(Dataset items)

- - - - -

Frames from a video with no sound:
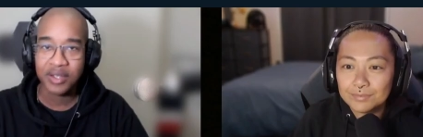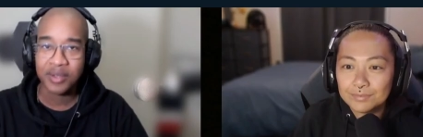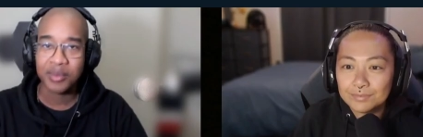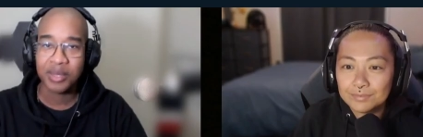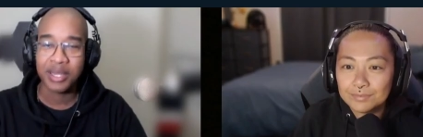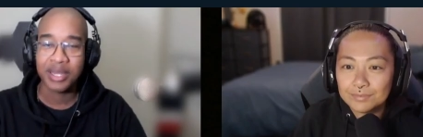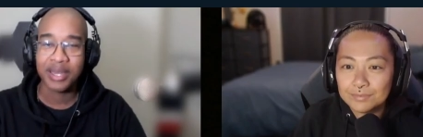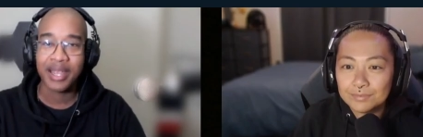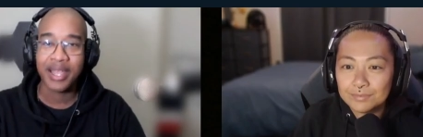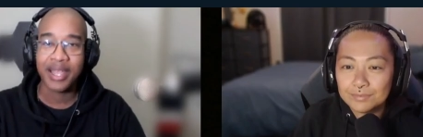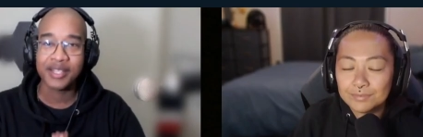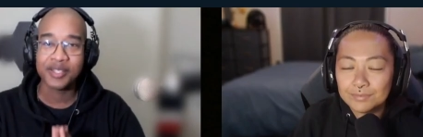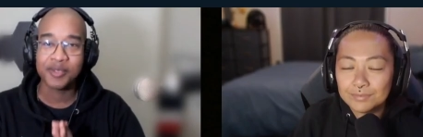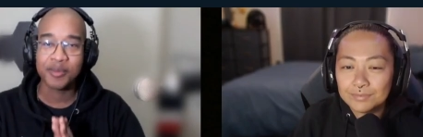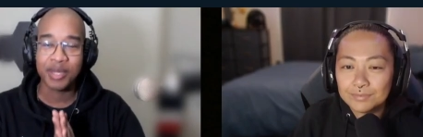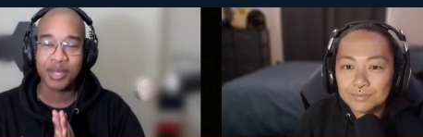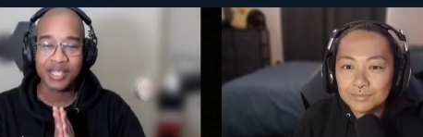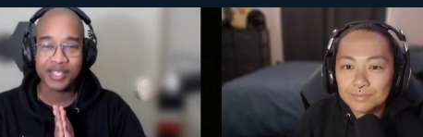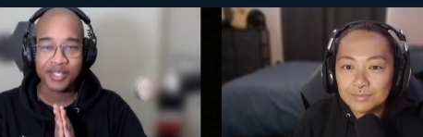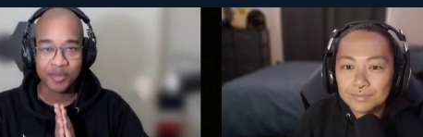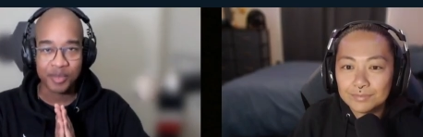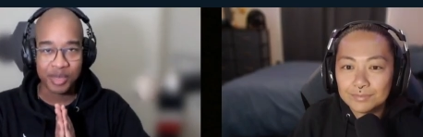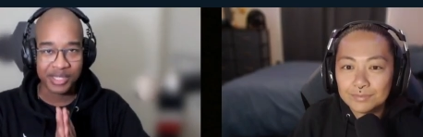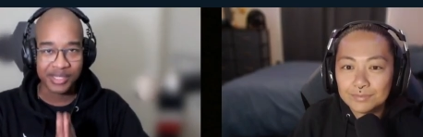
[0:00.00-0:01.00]
Speaker 1: about it.
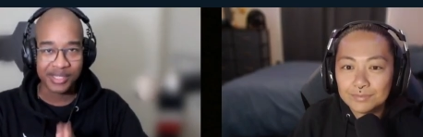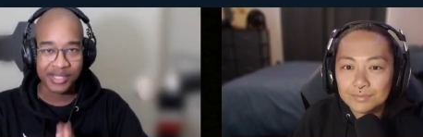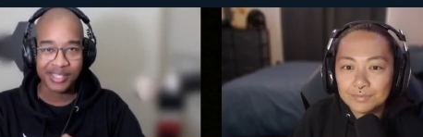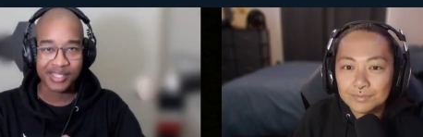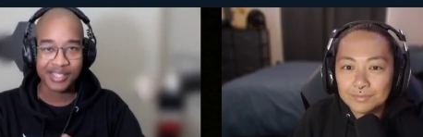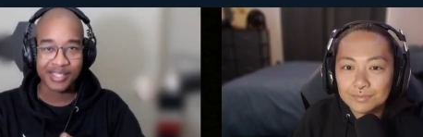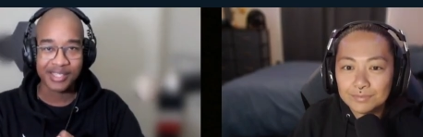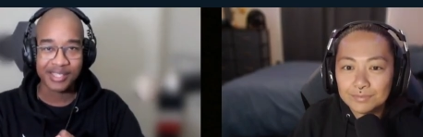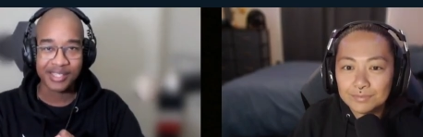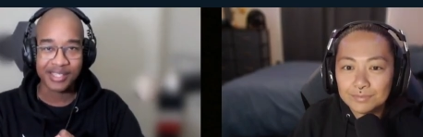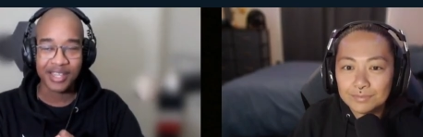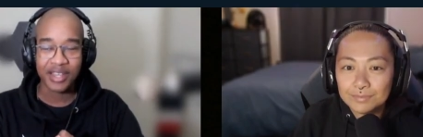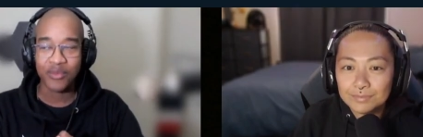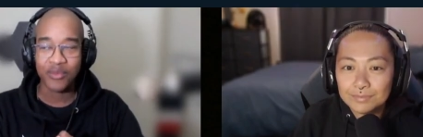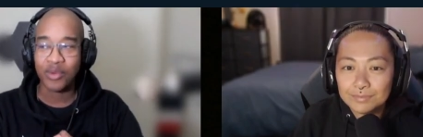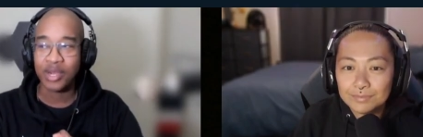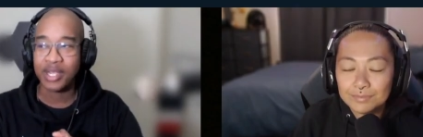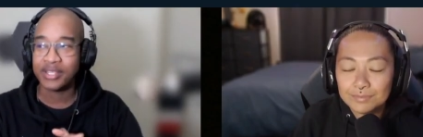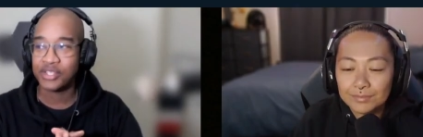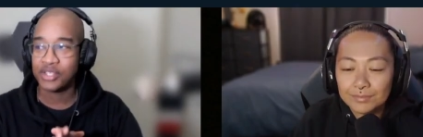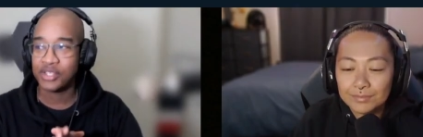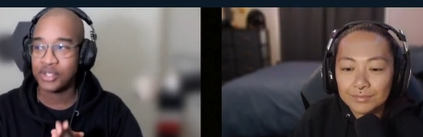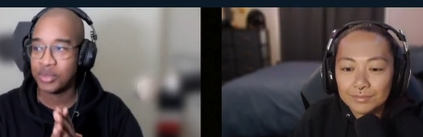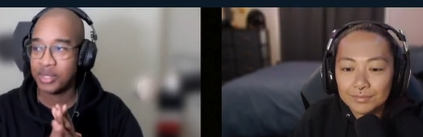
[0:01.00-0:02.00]
Xbox business. Let's get
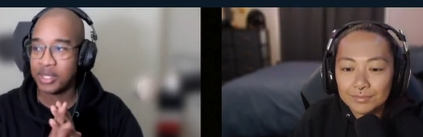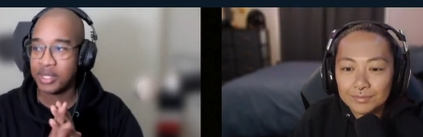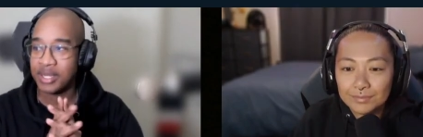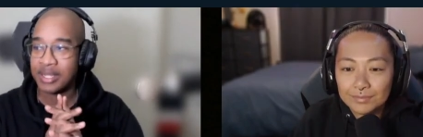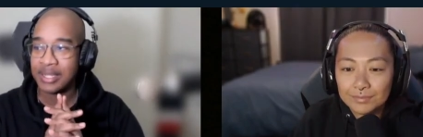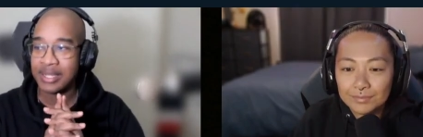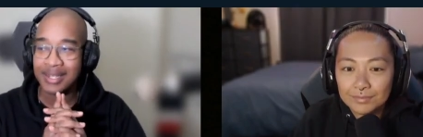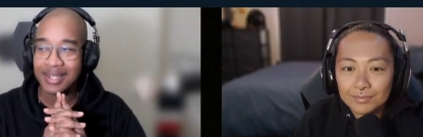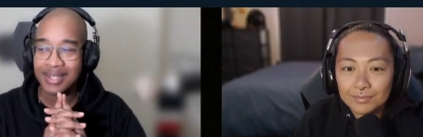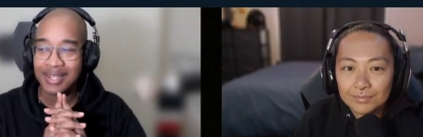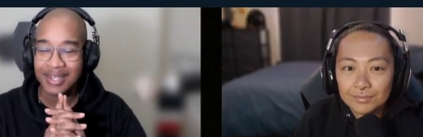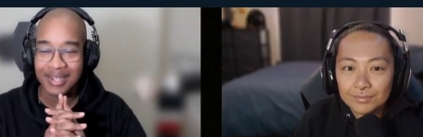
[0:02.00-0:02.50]
right to it.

- - - - -

● **WHAT TO WORK ON**: Output each entry shown above exactly as it stands, with all pictures removed.

● **RESULT BELOW**:
Frames from a video with no sound:
[0:00.00-0:01.00]
Speaker 1: about it.
[0:01.00-0:02.00]
Xbox business. Let's get
[0:02.00-0:02.50]
right to it.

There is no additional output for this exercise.